Advanced Parkinson’s Disease Detection and Forecasting Using Hybrid Machine Learning Techniques
摘要
Parkinson’s disease is a complex neurological condition whose initial diagnosis and progression forecasting are very challenging. Accurate detection approaches play a crucial role in early treatment and better patient recovery. Thus, this paper deals with presenting a hybrid machine-learning approach along with multiple algorithms that could elevate the accuracy and credibility of this kind of PD detection. These methods applied include Logistic Regression, Decision Tree, Random Forest, both with Gini and Entropy, Support Vector combined with K-Nearest Neighbours (KNN), Gradient Boosting, CatBoost, XGBoost, and LightGBM. In addition, a Voting Classifier has been used to predict by aggregating those from the above models. The experiments were performed on Parkinson’s dataset, and performance was analyzed with the help of accuracy as well as confusion matrices.
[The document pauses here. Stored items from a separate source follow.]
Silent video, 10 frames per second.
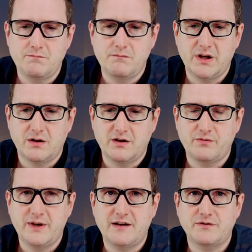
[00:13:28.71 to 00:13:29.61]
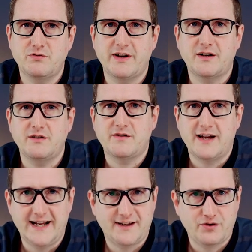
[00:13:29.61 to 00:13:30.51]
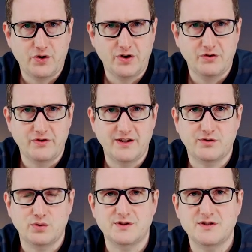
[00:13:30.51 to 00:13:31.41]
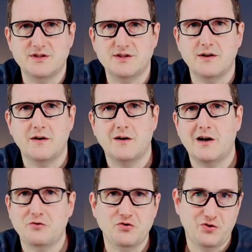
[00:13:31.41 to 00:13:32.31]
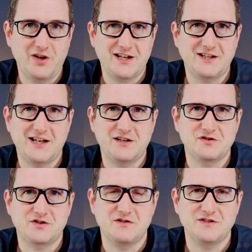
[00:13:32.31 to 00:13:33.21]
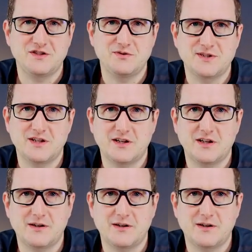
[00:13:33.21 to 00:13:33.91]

because we have to reconcile external resources, how to create a data service user.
The results of the experiments are as follows: complex algorithms like Random Forest, Gradient Boosting, CatBoost, XGBoost, and LightGBM achieved perfect accuracy scores at 100%. The Voting Classifier showed a commendable accuracy of 98.31%, whereas logistic regression performed poorly at an accuracy level of 64.41%. Hence, it suggests that these findings require the use of ensemble learning and the appropriate boosting technique in managing complexities in the data about Parkinson’s disease. These findings reflect the future possibility of hybrid machine learning, which will increase precision for the detection of diseases as well as for predicting progressions. The proposed framework may serve as the basis for building more effective diagnostic tools for better health solutions for Parkinson’s disease.